WORK TASK: A faithful copy of all the records is needed, with the pictures omitted.

Collected data entries:
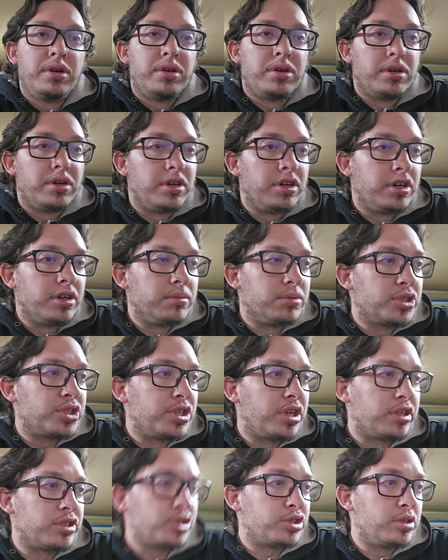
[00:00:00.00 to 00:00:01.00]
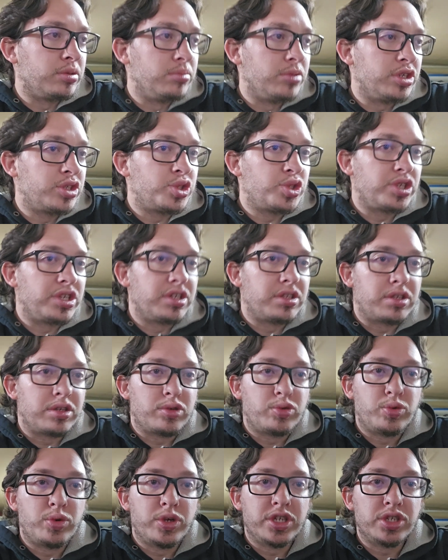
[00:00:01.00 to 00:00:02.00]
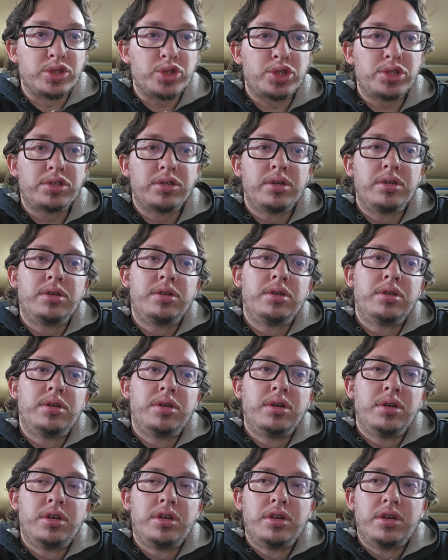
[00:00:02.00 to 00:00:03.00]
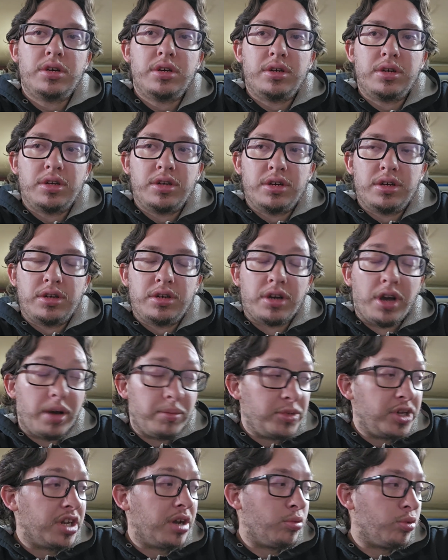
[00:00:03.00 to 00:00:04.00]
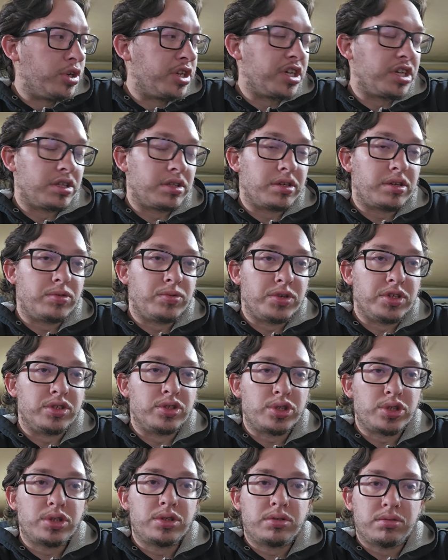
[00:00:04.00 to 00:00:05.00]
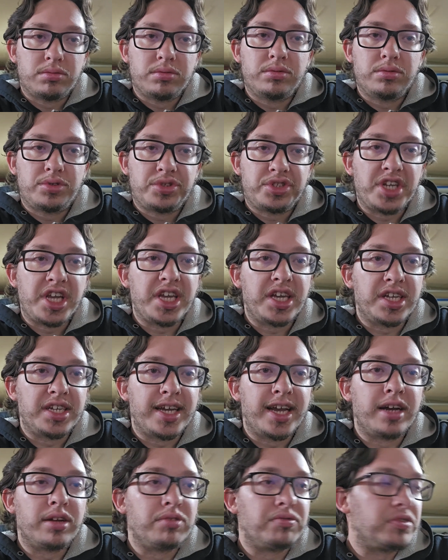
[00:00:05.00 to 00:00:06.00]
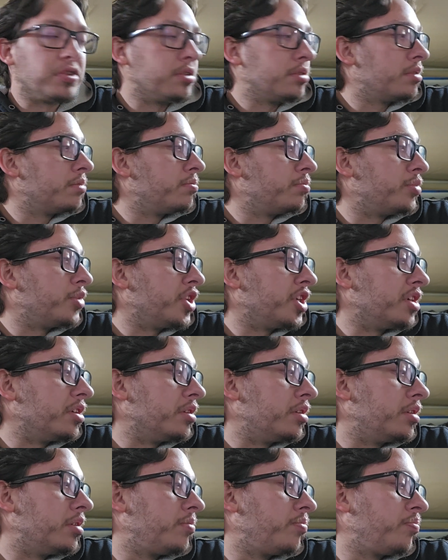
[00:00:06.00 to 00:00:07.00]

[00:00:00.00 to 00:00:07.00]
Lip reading: It's not so much to get the quench. I mean, I want to get the quench taken out of it, but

SOLUTION TO THIS TASK:
[00:00:00.00 to 00:00:01.00]
[00:00:01.00 to 00:00:02.00]
[00:00:02.00 to 00:00:03.00]
[00:00:03.00 to 00:00:04.00]
[00:00:04.00 to 00:00:05.00]
[00:00:05.00 to 00:00:06.00]
[00:00:06.00 to 00:00:07.00]

[00:00:00.00 to 00:00:07.00]
Lip reading: It's not so much to get the quench. I mean, I want to get the quench taken out of it, but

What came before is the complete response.